Stop Thinking About Data Lakes and Start Thinking About Data Gardens
The prevailing analogy for a collection of data from multiple sources and in multiple formats is that of a lake. While this is more useful than saying ‘store your data on a bunch of virtual machines’, I have come to prefer a different reference point, that of the garden. I mean a conceptual data garden, rather than a literal one.
That’s fine, you might say, but so what?
Because, I think that choice of analogy is important. In the following paragraphs I will outline why I think the garden is a better conceptual starting point for planning the technical strategy and implementation of storing and managing collections of data.
The Data Garden
Who is this place designed for?
To find something hidden beneath the waters of a real lake, specialist equipment and training is required. Perhaps a boat, or scuba gear, maybe powerful sonar. In fact, the whole environment is hostile to humans.
In contrast, a garden is by definition designed with a human experience in mind. While experts are surely involved in creating a garden, and there might be private zones, and areas open to the public, once a person is invited in, they may find what they seek in relative comfort.
Strong foundations matter
Any farmer or gardener will tell you that things like soil quality and access to sunlight matter more than the seeds used. Further, every garden must be designed to complement or benefit from the environment it is in, and while it is possible to start a garden in controlled conditions, more often a garden must be built with an understanding of the local environment.
These conceptual constraints makes sense in an enterprise data environment as well, where data assets must be built around existing technology, people and process. Flexibility is critical, because…
Seasonality and timing are important, nothing is forever
If you think of data stores and assets like plants, you will not be disappointed to realise they require maintenance and care. Some datasets are best left to grow, others requires significant levels of monitoring and curation.
“A garden requires patient labor and attention. Plants do not grow merely to satisfy ambitions or to fulfil good intentions.

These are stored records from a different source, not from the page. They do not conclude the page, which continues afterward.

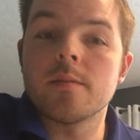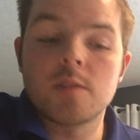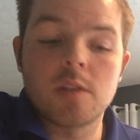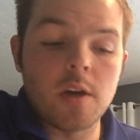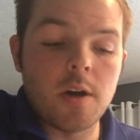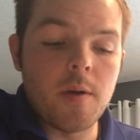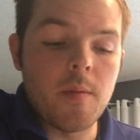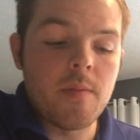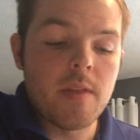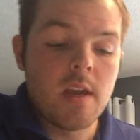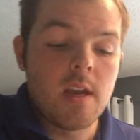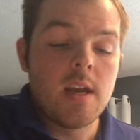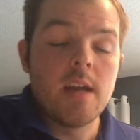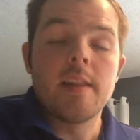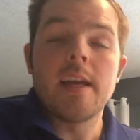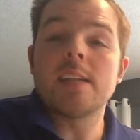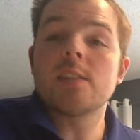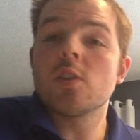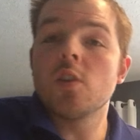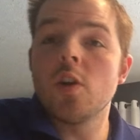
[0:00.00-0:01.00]
So
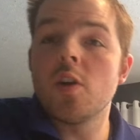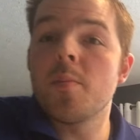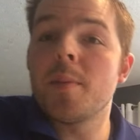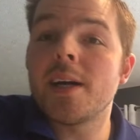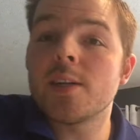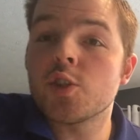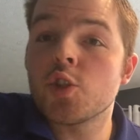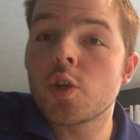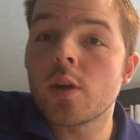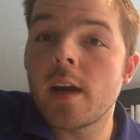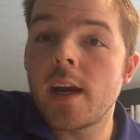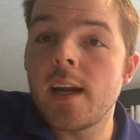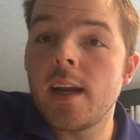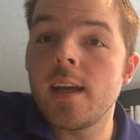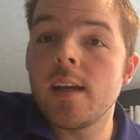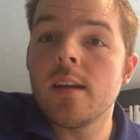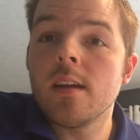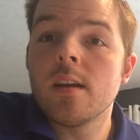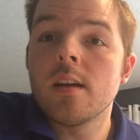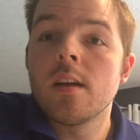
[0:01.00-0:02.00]
that's a little about
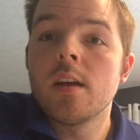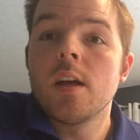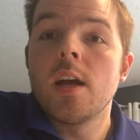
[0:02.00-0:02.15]
training,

They thrive because someone expended effort on them. ” Liberty Hyde Bailey
All gardens are unique
There are 25 different versions of mint and 150 varieties of rose. Orchids and sunflowers each have more than 20,000 species. So it is with enterprise data - yes there are similarities but every organisation has their own people data, financial data, operational data, and is interested in different combinations of technical and external data.
Gardening relies on principles which are to be applied with judgement by people…
We need gardeners
A gardener supports and understands and maintains their plot. They do not throw a bunch of seeds in the ground, organise a few regular deliveries, and wait. They turn up every day, to prune, cut back weeds, plant things, to show someone around. Rarely, they may sit an enjoy the results of their work.
A gardener is always busy, and so too must be the people tasked with maintaining your data lake garden.
This analogy is not perfect. It’s hard to elegantly include aspects of data access and privacy, or automation and efficiencies of scale, although the data lake concept does not do these easily either. Also, introducing this terminology may present a barrier to education - a data lake is commonly referred to and written about, so it is an ok starting point for an organisation that has not yet taken any steps to consolidate and understand their data universe.
A final note - much has been written on the negatives of file based data lakes (including this good piece by Jeremiah Hansen here), but I believe there is a place for almost any technical architecture as long as it is managed in the right way ie ‘like a garden’.